On Jan. 6, 2020 we saw Americans, not terrorists, attacking the Capitol to stop the verification of the Presidential Election. One officer was killed, over 140 officers were injured, and four officers later took their lives. The damage to the building was over $30 million dollars. On Sept. 11, 2001, 40 people gave their lives to ensure no harm would be done to our Capitol. Did they give their lives in vain?

I was born of immigrant parents. I heard them say over and over again that America is the greatest country in the world. It saddens me greatly to see that people born in America do not appreciate that they are incredibly blessed to have been born in this amazing country.

The tremendous division in this country is the greatest threat to our democracy. I thought that the COVID outbreak would unite this country. Instead hospitals are full to capacity with COVID patients who are very ill and dying because they refused to get the COVID vaccine. So instead of us all joining together to put this pandemic behind us, we are once again widely divided on how to deal with this continuing threat to our health, educational institutions, our economy and our way of life.

What will it take to unite us?

Kathleen Sheil, Bluffton

Ban billboards, save lives

South Carolina’s spectacular scenery is consistently being denigrated by the prevalence of every size, shape and style of billboard.

In South Carolina we have a law, the Highway Advertising Control Act. The purpose is to prevent motorists from being distracted,, promote the safety, convenience, and enjoyment of travel on S.C. highways, and preserve and enhance our highways’ natural scenic beauty.

Clearly, we are not following the law.

How is it that we pass laws to ensure that drivers are not distracted by cell phones, yet we plaster the sides of our roadways with large signs designed to make drivers take their eyes off the road and look at them?

Certainly, there are tax revenues that cities and towns receive from billboard companies, but this pales in comparison to the cost of numerous vehicular accidents and the loss of life due to distracted drivers.Vermont and Maine, among others, have prohibited billboards. It can be done, so let’s require that billboards more than 10 years old be removed.It’s simply common sense to ban billboards.

Douglas Storrs, Beaufort

Choices shorten lives

In a recent conversation with a smoker, I was informed in no uncertain terms that she had no intention of ever stopping the use of tobacco. “I plan to smoke until the day I die,” she said.

I wanted to tell her that the life expectancy of a smoker is roughly 10 years less than that of a non-smoker, and that more than 480,000 Americans die each year from smoking-related diseases.

The health-related comparisons between those who choose to smoke and those who choose not to be vaccinated for the COVID-19 virus are, in many ways, very similar.
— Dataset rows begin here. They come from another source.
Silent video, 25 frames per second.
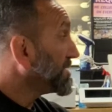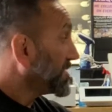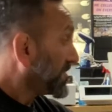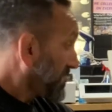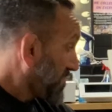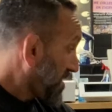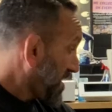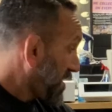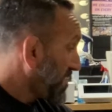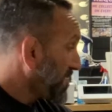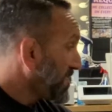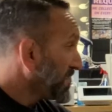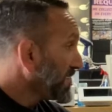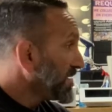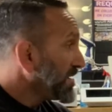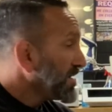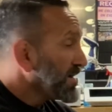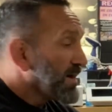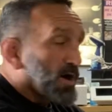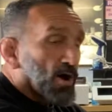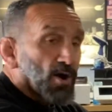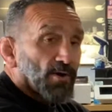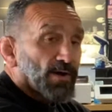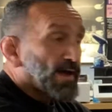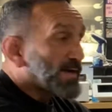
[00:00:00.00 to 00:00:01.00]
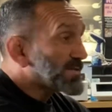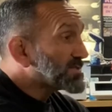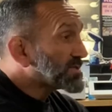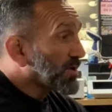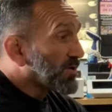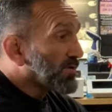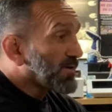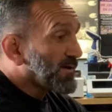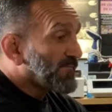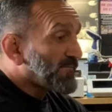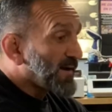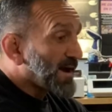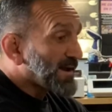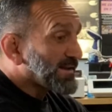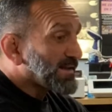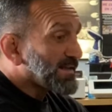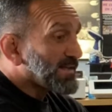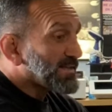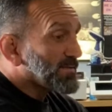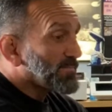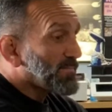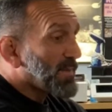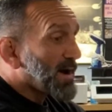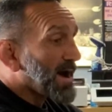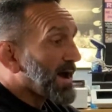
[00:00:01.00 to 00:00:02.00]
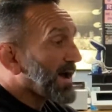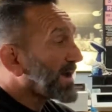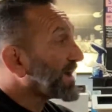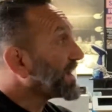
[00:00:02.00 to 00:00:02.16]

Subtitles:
Right here. Okay, so if I need to buy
Both are voluntary behaviors that invariably shorten lives. Both behaviors largely ignore science and data advising behavior modification. Both behaviors espouse ill-advised and illogical theories about trampling on individual freedoms. And, most sadly, loved ones responsible for caring for individuals contracting diseases resulting from these two irresponsible behaviors usually suffer immeasurable hardships.

Financially speaking, it seems that the two primary institutions currently making a killing from treating these two ill-advised behaviors are hospitals and funeral homes. How sad.